FIG. 1.

Characterization of HeLa cell lines stably expressing FLAG/HA-tagged AD002 and SPF27. (A) Nuclear extract was prepared from FLAG/HA-AD002, FLAG/HA-SPF27, or control cell lines as indicated above. Proteins were recovered from increasing amounts of nuclear extract (as indicated above each lane) and separated by SDS-PAGE. Proteins were transferred to nitrocellulose and further analyzed by Western blotting with anti-FLAG (lanes 1 to 12, middle panels), anti-AD002 (lanes 1 to 6, upper panel), and anti-SPF27 antibodies (lanes 7 to 12, upper panel). For a loading control, all membranes were also probed with anti-61K antibodies (lanes 1 to 12, bottom panel). The position of the endogenous and the FLAG/HA-tagged protein is indicated on the right of each panel.
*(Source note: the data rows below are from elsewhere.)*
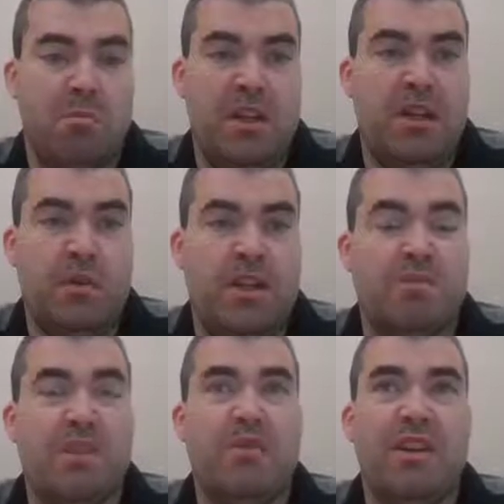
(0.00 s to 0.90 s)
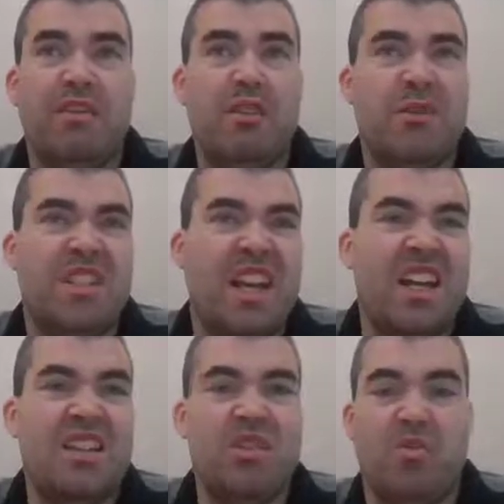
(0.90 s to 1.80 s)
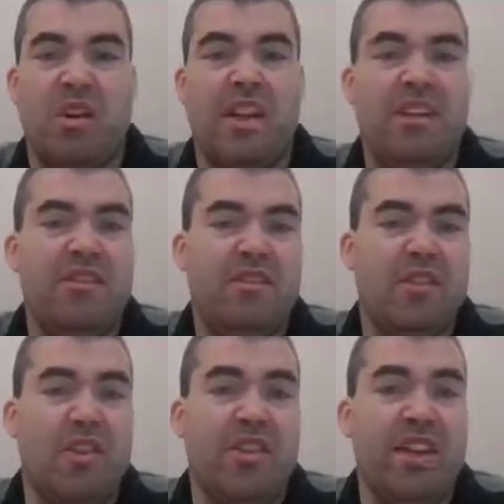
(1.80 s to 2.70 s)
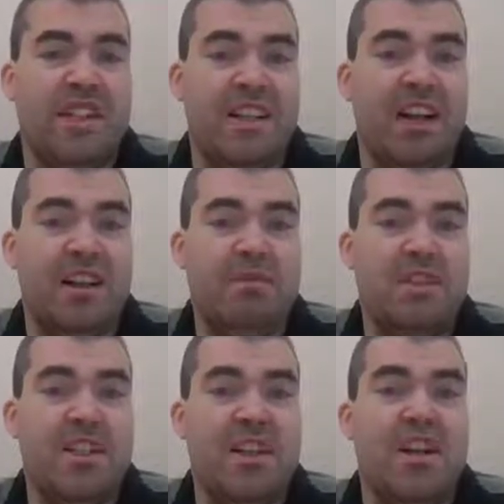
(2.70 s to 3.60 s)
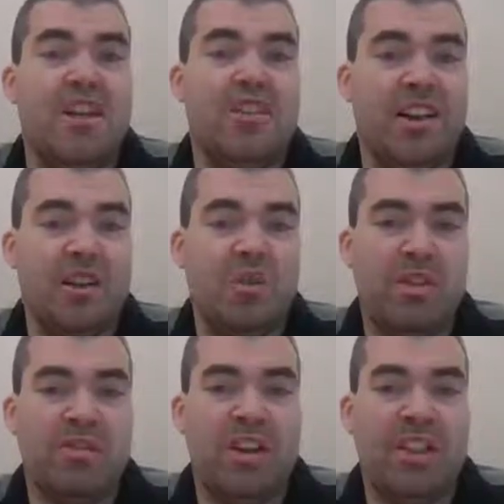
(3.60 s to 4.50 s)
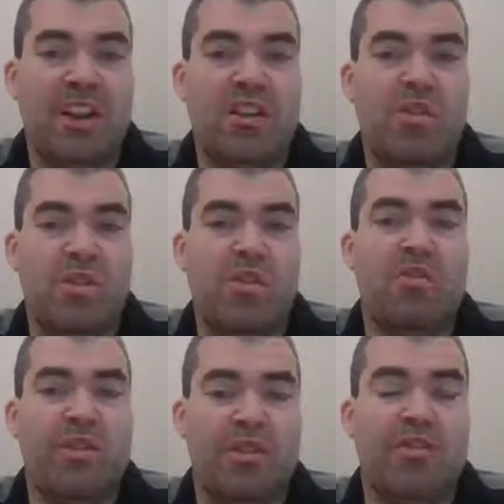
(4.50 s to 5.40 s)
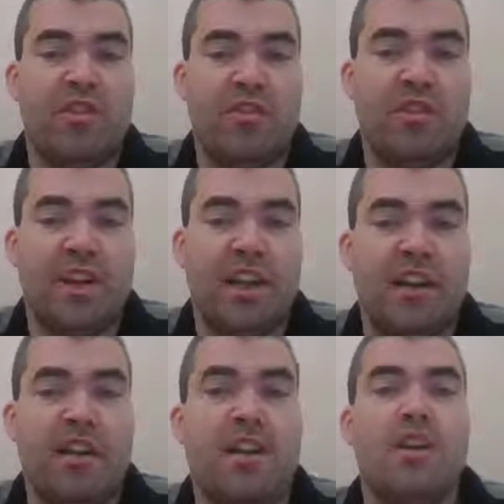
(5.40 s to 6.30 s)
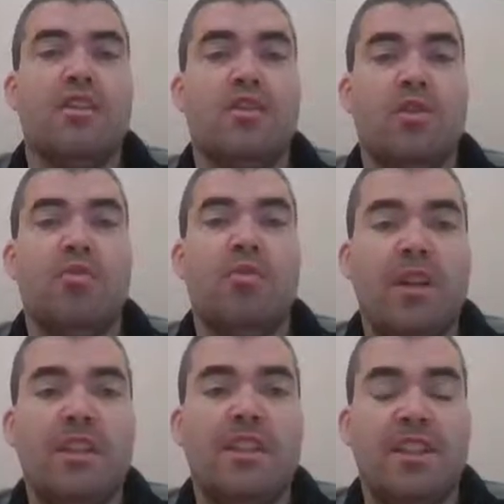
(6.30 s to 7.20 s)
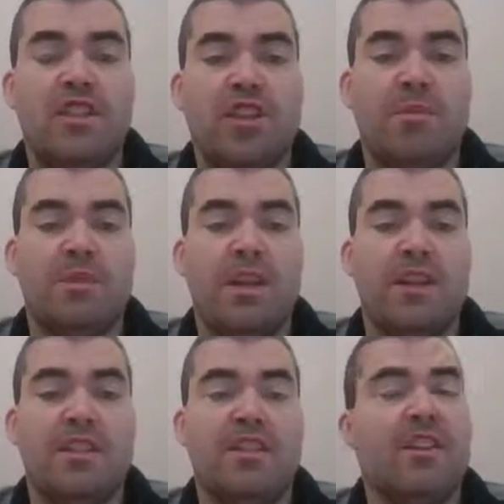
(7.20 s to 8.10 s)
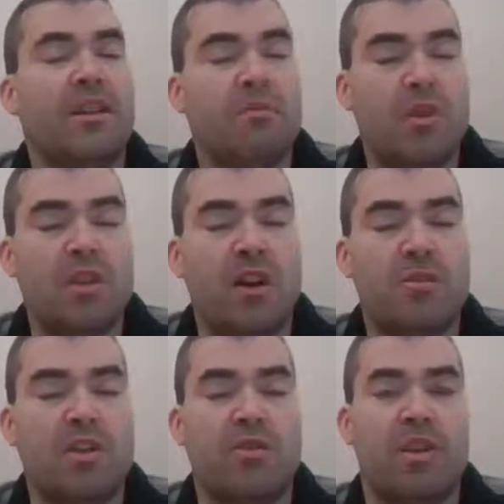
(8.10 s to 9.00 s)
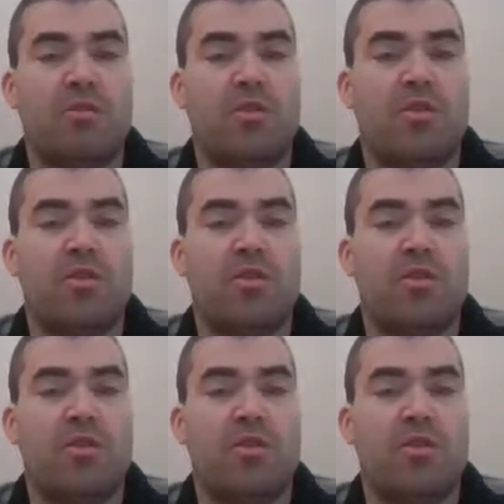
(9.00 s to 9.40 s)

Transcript: be done with it. But if we have to do it 10, 20, 30 times, you're not going to want to write that code over and over and over again. So what C# does, like most object-oriented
Note that in the middle panel, the anti-FLAG-SPF27 signal does not increase when more than 2.5 μl extract is analyzed, as the amount of anti-FLAG SPF27 present is saturating for the anti-FLAG antibody. (B) The presence of a FLAG/HA tag does not affect pre-mRNA splicing. Splicing was performed with ³²P-labeled MINX pre-mRNA in HeLa nuclear extract prepared from the control cell line (lanes 1 to 6), FLAG/HA-AD002 cell line (lanes 7 to 12), or FLAG/HA-SPF27 (lanes 13 to 18) for 0 to 90 min as indicated. RNA was recovered and separated on an 8.3 M urea-10% polyacrylamide gel. The ³²P-labeled pre-mRNA and splicing intermediates or products (indicated schematically on the left) were detected by autoradiography.